I still need to purchase a storage drive for my new PC — specifically a 500 GB SSD for $140 or so — but I’m effectively done tinkering with it. Focus was shifted to the home server which has been running on a Core 2 Quad system running Windows Server 2012 R2 and FlexRAID. It always felt like a hack job to me.
In order to facilitate Apple Time Machine needs, I installed NAS4Free in Hyper-V. It works but not without toggling the save states in order to get it to boot properly. FlexRAID became a bit of a pain to manage as cleanup tasks were failing to complete requiring me to suspend the Hyper-V VM. There’s also the reality of it being old tech and consuming so much power during idle.
It was time to move on and I was itching to attempt my home server setup.
The Dream
I was hoping to install VMWare ESXi 6 hypervisor with a FreeNAS VM accessing the physical disks and another VM running Windows Server 2012. Ideally, this would be accomplished with Intel’s VT-d Technology but I was hoping VMWare figured out a way to allow access to the physical disks by “passing the entire storage controller“. Turns out that wasn’t the case and I wasn’t able to figure out how to just pass the SATA controller to the VM. I was considering Raw Device Mapping hack but it’s not recommended by the community or FreeNAS themselves.
I had to check it out for myself though and it wasn’t easy.
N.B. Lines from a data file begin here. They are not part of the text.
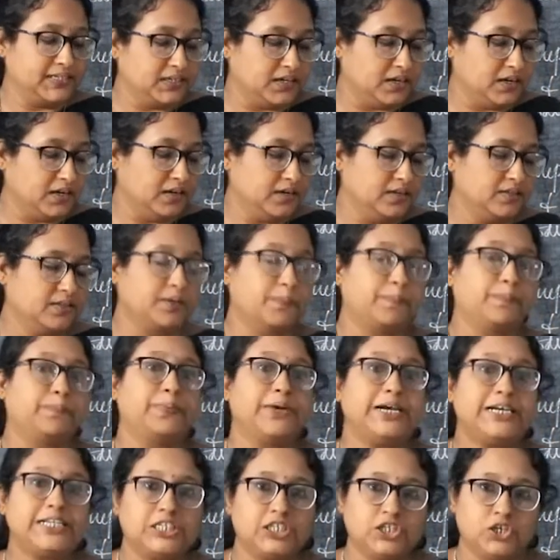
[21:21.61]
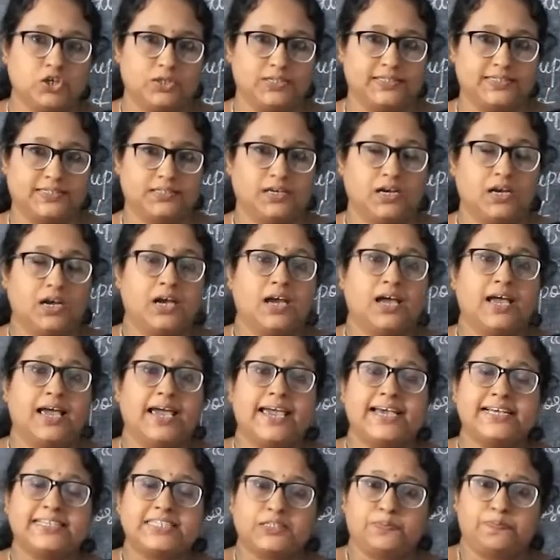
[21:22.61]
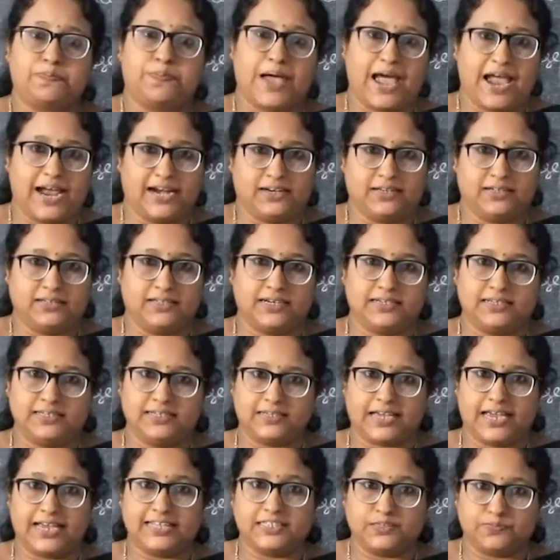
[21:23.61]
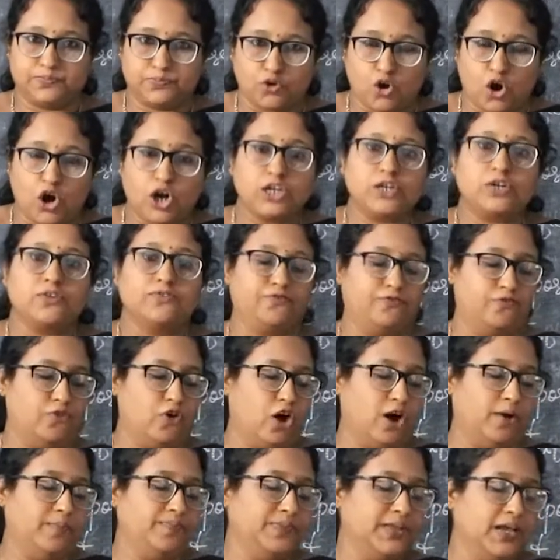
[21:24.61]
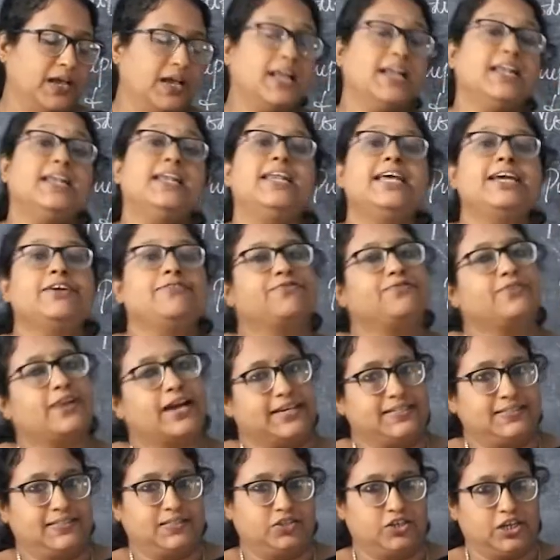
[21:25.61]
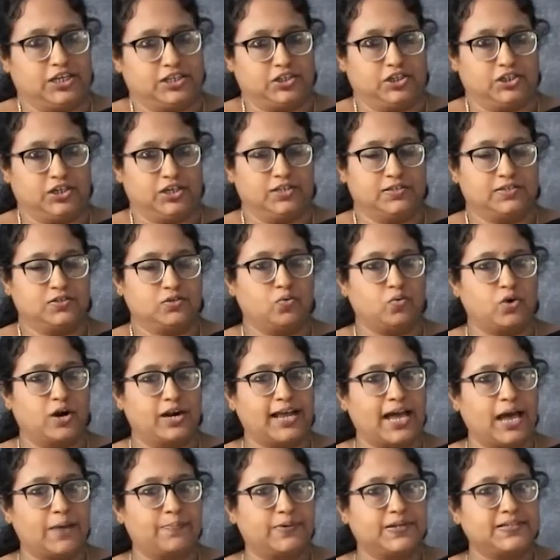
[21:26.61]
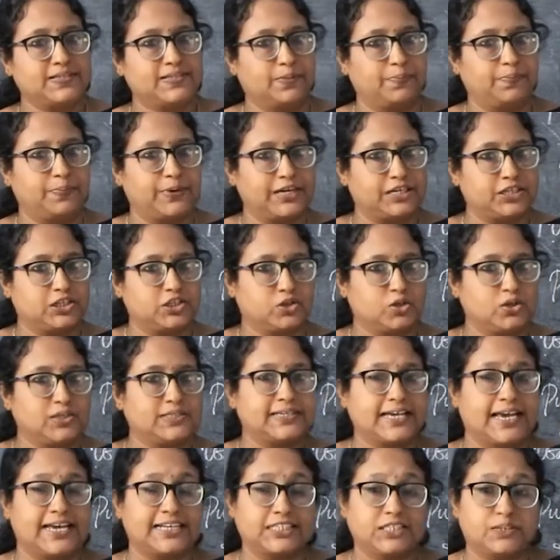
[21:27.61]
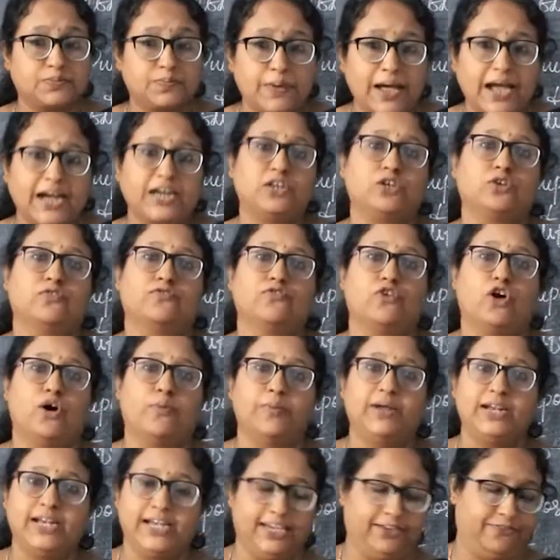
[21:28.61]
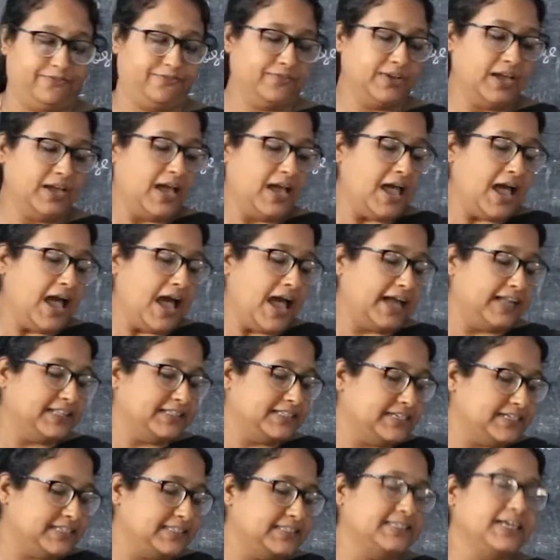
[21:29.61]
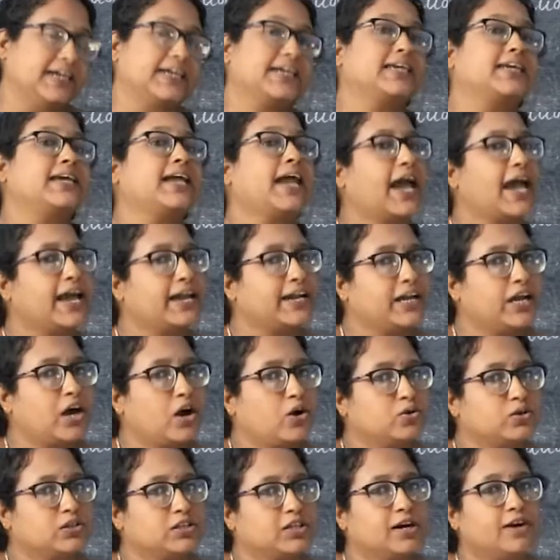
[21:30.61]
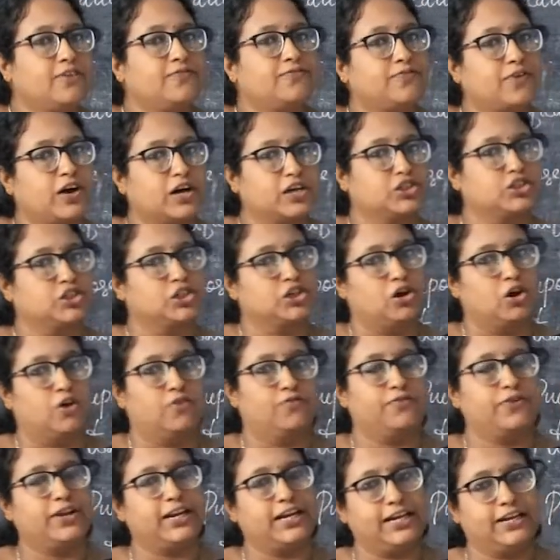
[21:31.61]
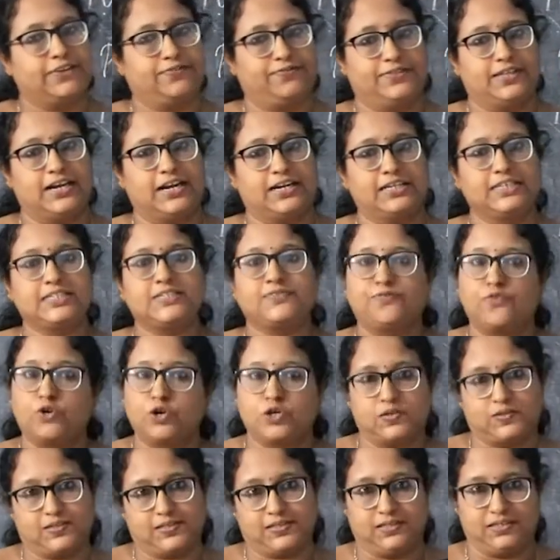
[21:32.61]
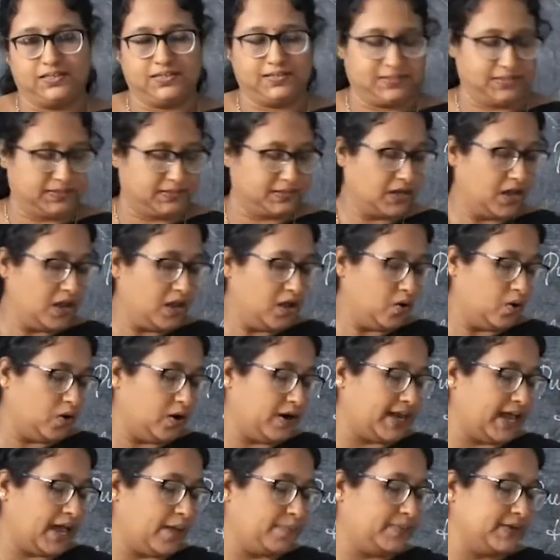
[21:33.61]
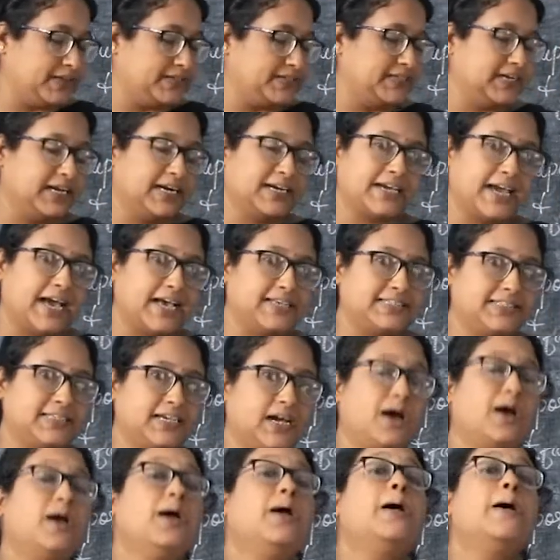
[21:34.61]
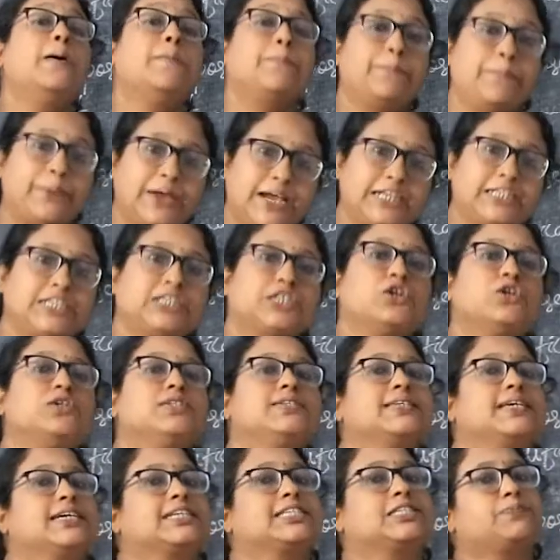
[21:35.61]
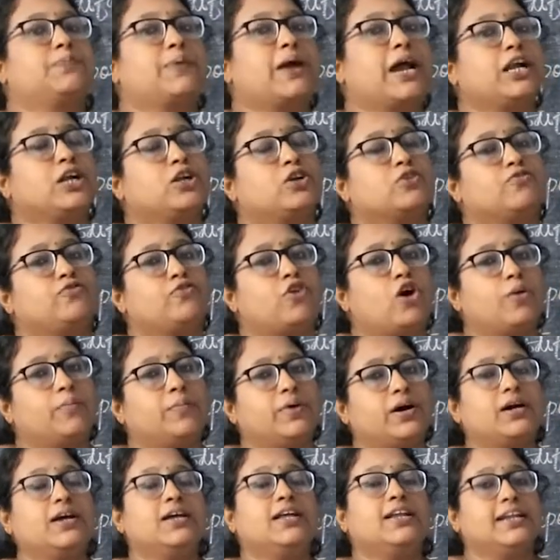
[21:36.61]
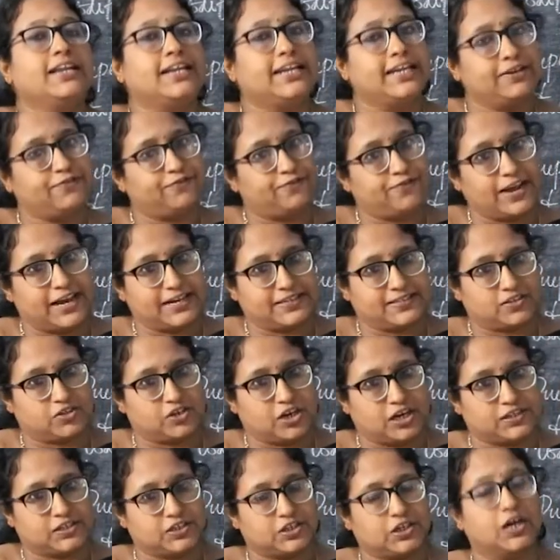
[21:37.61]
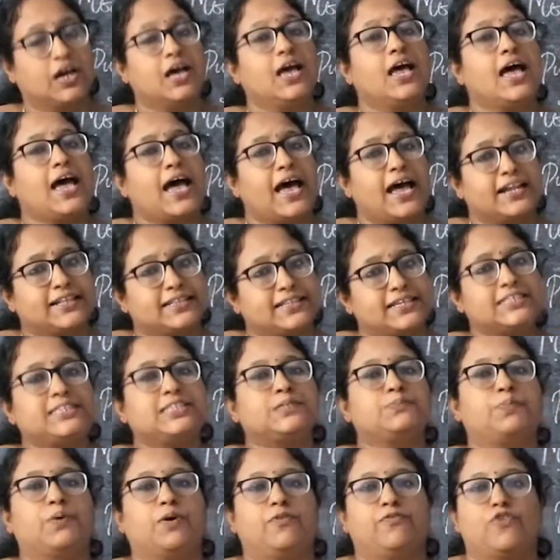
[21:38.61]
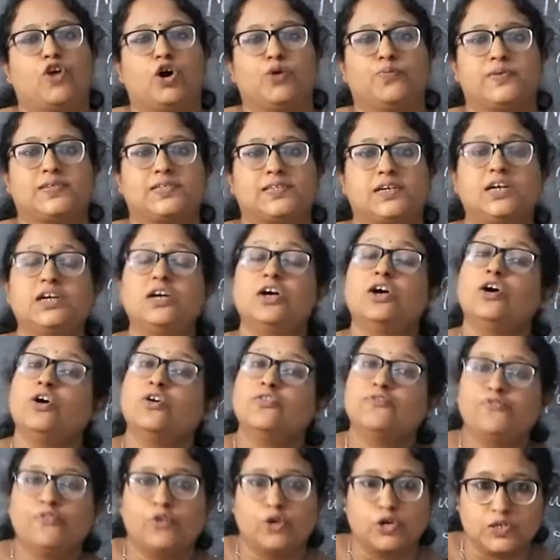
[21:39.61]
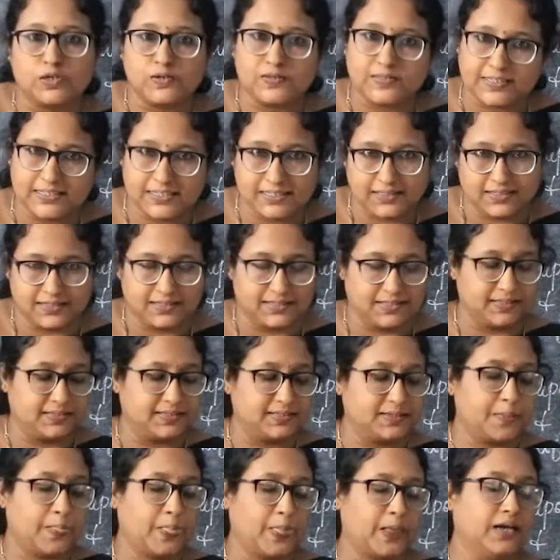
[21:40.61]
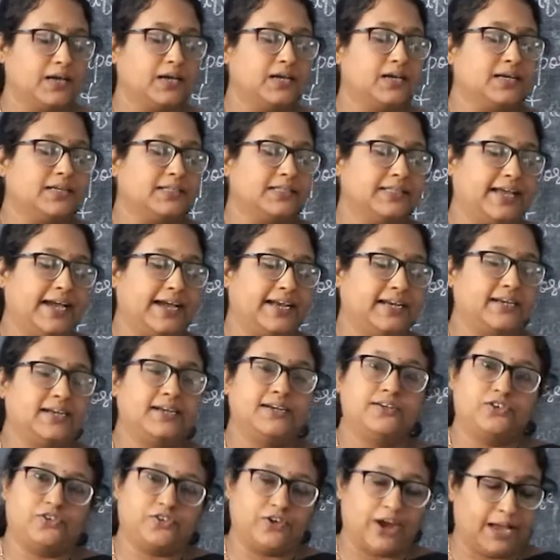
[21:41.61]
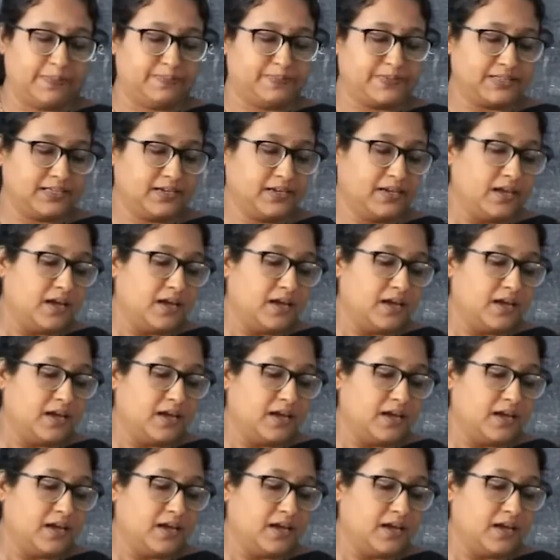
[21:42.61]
Here the petioles expand, that is gets brought to form leaf-like structure. So what happens, the petioles expand to form a leaf and this they carry out the function of a leaf, that is photosynthesis. What happens in Acacia, petioles expand to form a leaf-like structure and this performs a photosynthesis. Then traps.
The Gigabyte GA-H55M-USB3’s onboard NIC and secondary storage controller were’t recognized by default and required a custom ISO. Once everything was in place, I was able to confirm that my dream was dead.
Plan B
FreeNAS gained the ability to host virtual machines through phpVirtualBox. It’s not a type 1 hypervisor but it’s better than nothing. Like with VMWare ESXi, the plan was to install FreeNAS on a USB stick so I could maximize the storage controllers on my motherboard. Installation was easy but my PC stopped POSTing with the power LED blinking.
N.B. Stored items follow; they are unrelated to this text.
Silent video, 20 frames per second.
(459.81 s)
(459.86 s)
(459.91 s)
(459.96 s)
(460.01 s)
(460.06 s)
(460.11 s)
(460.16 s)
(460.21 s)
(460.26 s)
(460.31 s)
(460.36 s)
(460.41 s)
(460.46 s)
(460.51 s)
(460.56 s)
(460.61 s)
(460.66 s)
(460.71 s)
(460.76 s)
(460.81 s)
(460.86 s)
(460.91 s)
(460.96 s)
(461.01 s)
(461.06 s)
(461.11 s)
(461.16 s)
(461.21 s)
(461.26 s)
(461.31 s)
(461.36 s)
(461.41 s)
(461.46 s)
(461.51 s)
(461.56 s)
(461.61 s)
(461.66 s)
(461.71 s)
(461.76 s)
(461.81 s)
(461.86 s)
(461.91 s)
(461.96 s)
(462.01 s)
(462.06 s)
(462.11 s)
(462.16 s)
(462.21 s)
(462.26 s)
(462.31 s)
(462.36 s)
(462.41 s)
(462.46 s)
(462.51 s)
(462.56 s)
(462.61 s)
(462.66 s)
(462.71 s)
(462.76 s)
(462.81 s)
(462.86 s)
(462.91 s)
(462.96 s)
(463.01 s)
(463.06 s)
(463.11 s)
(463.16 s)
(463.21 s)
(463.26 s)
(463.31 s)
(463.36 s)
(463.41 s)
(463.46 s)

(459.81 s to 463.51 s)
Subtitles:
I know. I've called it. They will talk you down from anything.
That was strange. I’ve never seen this kind of behavior before. Thinking it was a PSU problem, I spent an hour or so swapping power supplies with my old server and rewired everything. Same behavior. Was it memory? I tried removing all but one DIMM. Was it the motherboard or the CPU? Then I started unplugging hard drives and eventually the USB with FreeNAS installed. A successful boot.
There’s an incompatibility between Gigabyte’s EFI and FreeBSD installed on a USB that prevents the motherboard from booting. After a half hour or so of unsuccessful tinkering with GDisk, I installed GParted and simply turned on the boot flag on the second partition. (Pro-tip: GParted doesn’t boot with ATI Mach64 or RAGE 3D cards)
An Impressive Start
FreeNAS is impressive once you read the documentation. It could be more streamlined and user friendly but the bottom line is that FreeNAS works. I’m still tweaking things but being able to manage so much with just a web interface is admirable. I haven’t installed a VirtualBox VM yet but I’m willing to bet it’s easy as pie (after I read some documentation).